DATA RECORDS:
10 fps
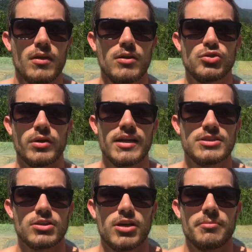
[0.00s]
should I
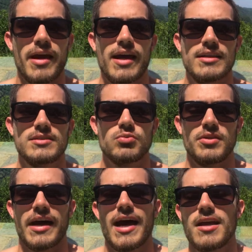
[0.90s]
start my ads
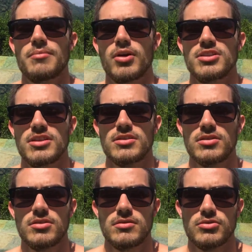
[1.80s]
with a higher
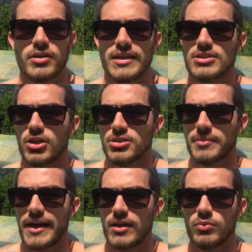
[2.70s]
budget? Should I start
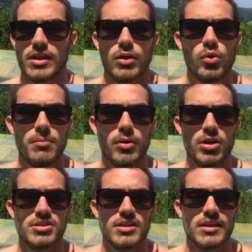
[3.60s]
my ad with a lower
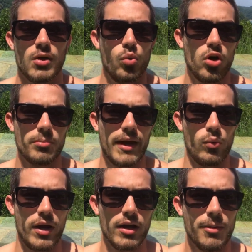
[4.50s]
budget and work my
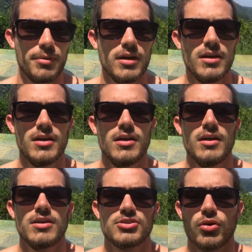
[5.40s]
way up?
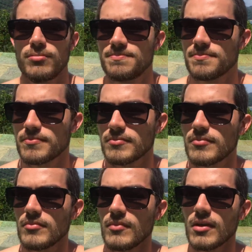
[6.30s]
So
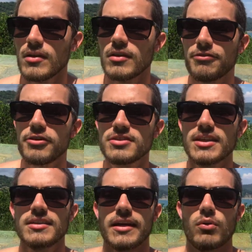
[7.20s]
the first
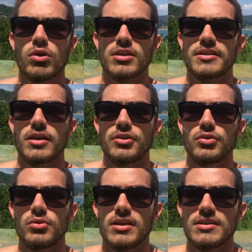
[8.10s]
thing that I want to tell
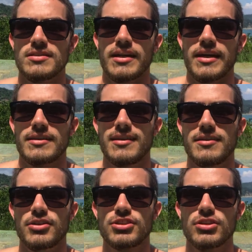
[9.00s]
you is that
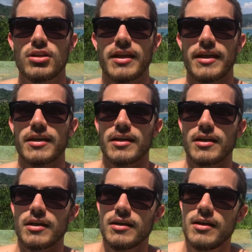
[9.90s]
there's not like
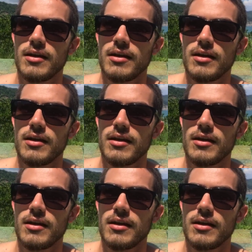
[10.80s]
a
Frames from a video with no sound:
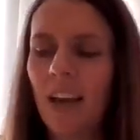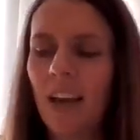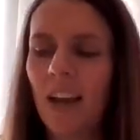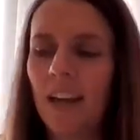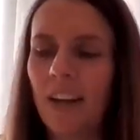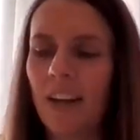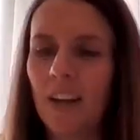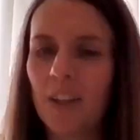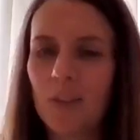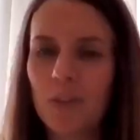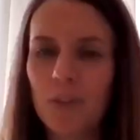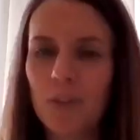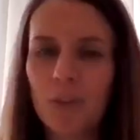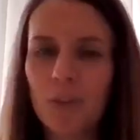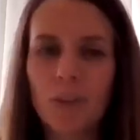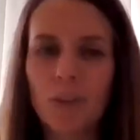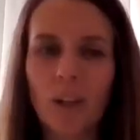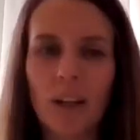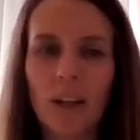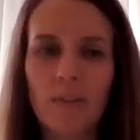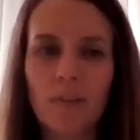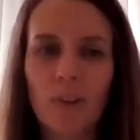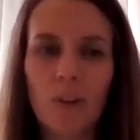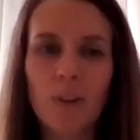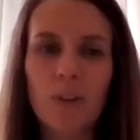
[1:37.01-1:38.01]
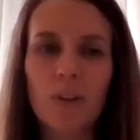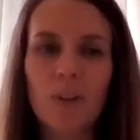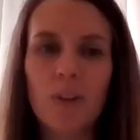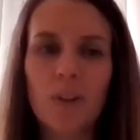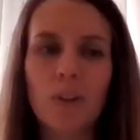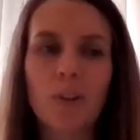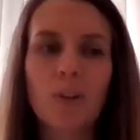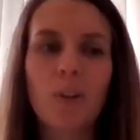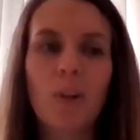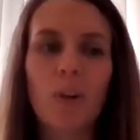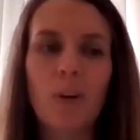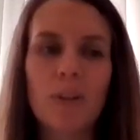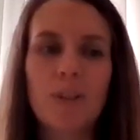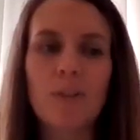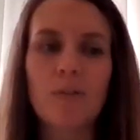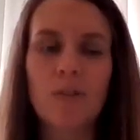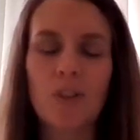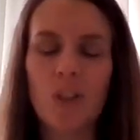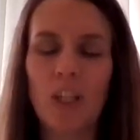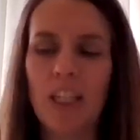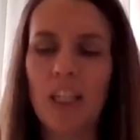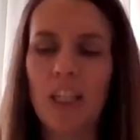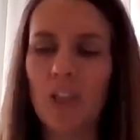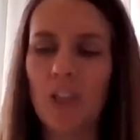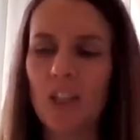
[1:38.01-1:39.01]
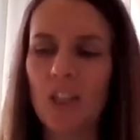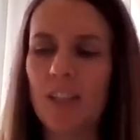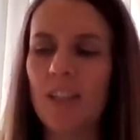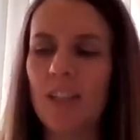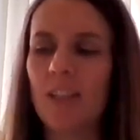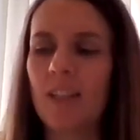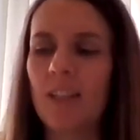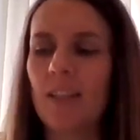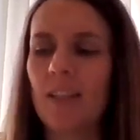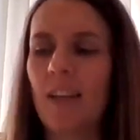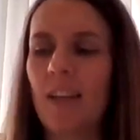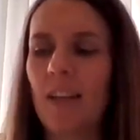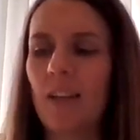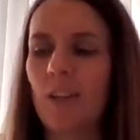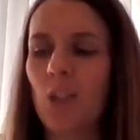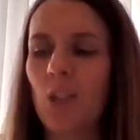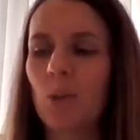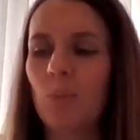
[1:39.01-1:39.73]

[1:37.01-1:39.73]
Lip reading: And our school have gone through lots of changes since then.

WHAT IS REQUIRED:
Only the lines between the one containing "Frames from a" and the last line of the listing above, both included, should be written out, exactly and without pictures.

SOLUTION FOR THIS PROBLEM:
Frames from a video with no sound:
[1:37.01-1:38.01]
[1:38.01-1:39.01]
[1:39.01-1:39.73]

[1:37.01-1:39.73]
Lip reading: And our school have gone through lots of changes since then.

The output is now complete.